Comparison and Analysis

Major Differences Between Planet of the Apes Novel and Film

  Novel    Equivalent in 1968 Film
 Planet Soror Earth
 Names of Characters Ulysse Mérou    Taylor
  Professor Antelle    Landon
  Arthur Levain Dodge
 Minor Characters Hector (Earth chimpanzee) None
  Sirius (Ulysse's child) None
  None Lucius (Zira's nephew)
 Major Details and Plot Events Spaceship lands Spaceship sinks in lake
  Apes speak simian language; 
 Ulysse initially cannot understand, speak to, and therefore communicate with apes
 Apes speak English;
 Ulysse shot in neck and cannot speak
  Ulysse formally addresses the ape community, which then accepts him   Taylor curses the apes upon his capture after his failed escape, after which the apes consider him a threat
  No religion Apes have religion based on the Sacred Scrolls
  Antelle naturally reverts to bestiality    Landon loses intelligence and consciousness through a lobotomy


Turning Pierre Boulle’s novel into a film involved two different processes of translation, one from French to English and another from the written medium of a novel to the visual medium of film. As a result of both translation processes, the novel and film differ in several aspects to best cater to their respective form of media while still retaining the fundamental concepts that comprise Planet of the Apes.

The movie both simplifies and changes several major points in the novel to better adapt the story for a medium more limited by the human attention span. The film omits many details present in the novel: While the novel presents a language barrier as a significant obstacle for Ulysse to overcome, the film omits it entirely to save time by foregoing the entire time-consuming process of learning a new language. The film also makes significant and appropriate additions: only present in the film, the escape scenes from the spaceship and from the human cages excite and engage the audience with the thrilling possibilities of death if the escapes fail, keeping momentum where the novel can instead devote chapters to passive description. The film's ending on Earth streamlines the story’s message into a powerful one about humankind’s capacity to self-destruct, whereas the novel closes with the more subdued folly of the apes’ ingrained beliefs. The use of action to lead towards a specific message in a brief period of time gives the film its power.

On the other hand, the novel's length and descriptive capacities allow it to explore more nuanced concepts more deeply and at its own pace. In order to preserve its concision and accessiblity, the film makes several substitutions for the sake of simplification: the film cuts out Sirius, Ulysse’s son, and instead introduces Zira’s nephew Lucius and has Professor Antelle permanently physically altered through lobotomy rather than through treatment as an animal. Thus, the film avoids having to address the social and ethical repercussions of interplanetary birth and the power of dehumanization to naturally induce a permanent state of bestiality. The film replaces such equivocal issues with more straightforward ones, introducing a clear-cut religion vs. science conflict in which Zira and Cornelius alone defend their theory of a once human-ruled planet, so that although audience members may oppose the outcome, they can nonetheless take comfort in the definite philosophical positions of the characters rather than be burdened by the numerous philosophical complexities brought up in the novel.

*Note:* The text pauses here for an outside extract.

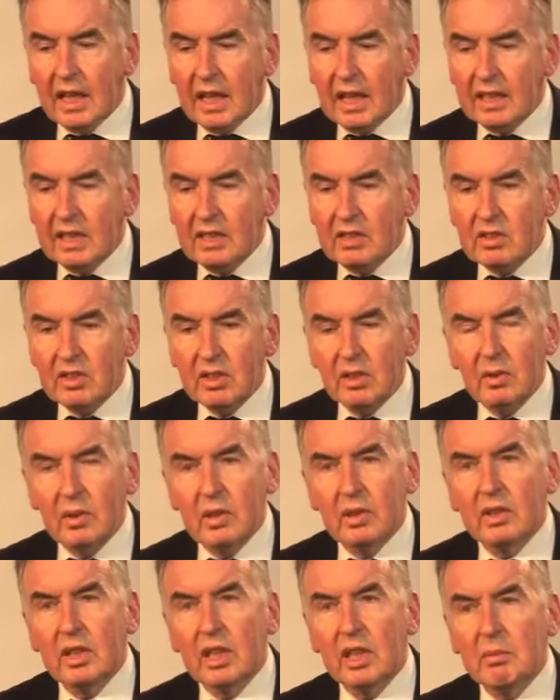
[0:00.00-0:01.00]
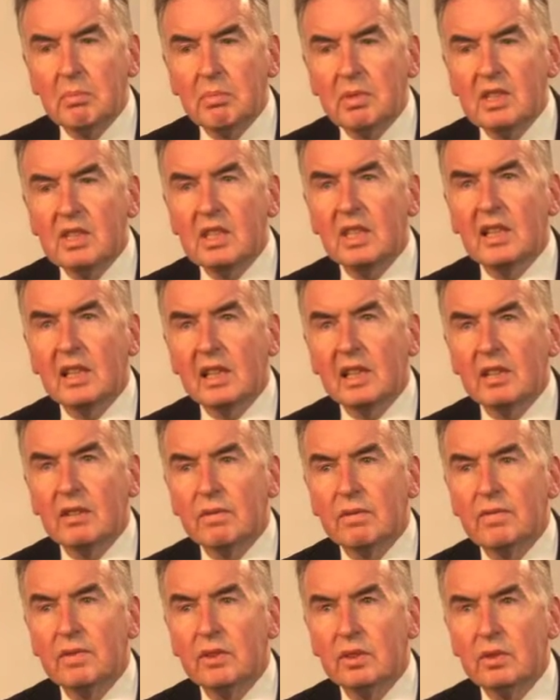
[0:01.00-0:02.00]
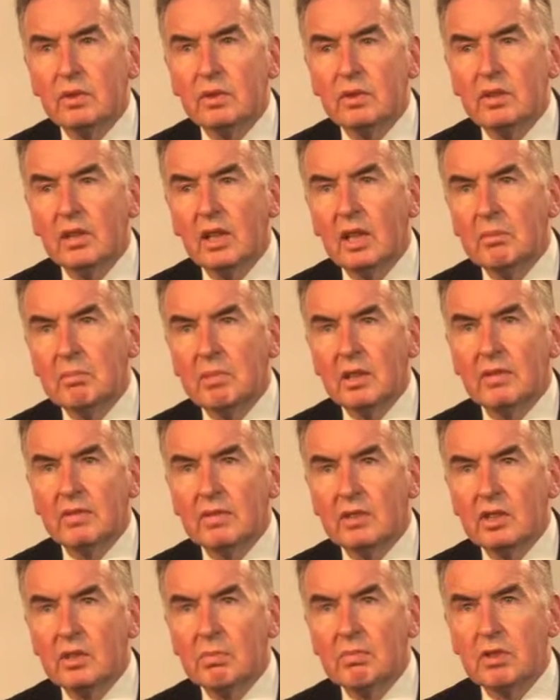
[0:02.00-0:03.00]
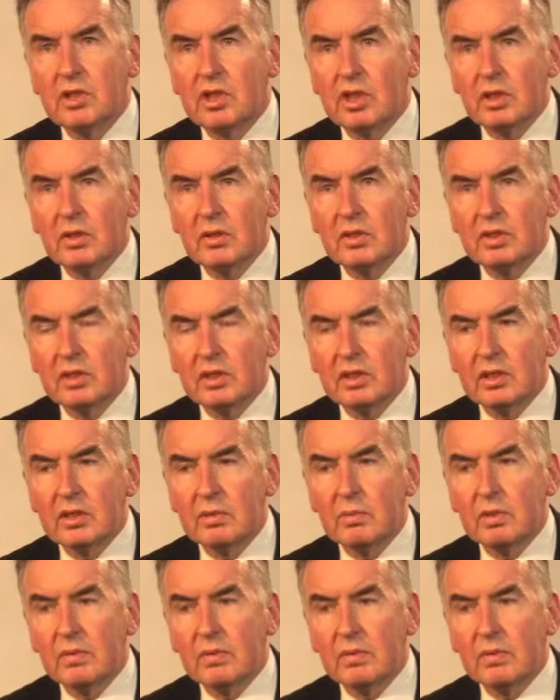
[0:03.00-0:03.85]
and into looking particularly at food and beverage producers.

Whether on Earth or on a distant planet like Soror, the prospect of apes succeeding humans as a planet’s dominant species serves as an alarming TEOTWAKI (The End of the World As We Know It) scenario in both the movie and novel, raising several different not-easily-answerable questions:

Do all intelligent species possess an equal capacity for eventual rational, conscious thought?

Did humans become the sole possessor of it on Earth solely by chance?

Could humans truly be overthrown by newly-intelligent animals?

Do animals deserve treatment as animals, even if they are human?

Simian society also functions as a symbol for a defective, backwards human society. As Laurence M. Porter notes in his "Text of Anxiety, Text of Desire: Boulle's Planète des singes as Popular Culture," the apes “lack creativity” (Porter 710), their transportation stagnating at cars in the novel and at horseback in the film. Additionally, the division of the apes into their respective species— gorilla, orangutan, and chimpanzee—and assigning them specific character traits and vocational leanings evokes racism among humans, and yet the sympathetic and three-dimensional portrayal of individuals such as Zira and Cornelius in both the book and film do not entirely rule out simian society’s capacity for good.

All in all, the Planet of the Apes works broaden its audiences’ worldviews by raising a multitude of questions regarding the commonly-held assumption of human superiority, the divide between species, and the difference between an animalistic existence and a conscious, intelligent one. The concept of Planet of the Apes in both written and visual media has held its universal appeal for over half a century and continues to do so today unabated, its every character and plot turn both grabbing the attention of excitement-seekers and provoking thought in the more reflective.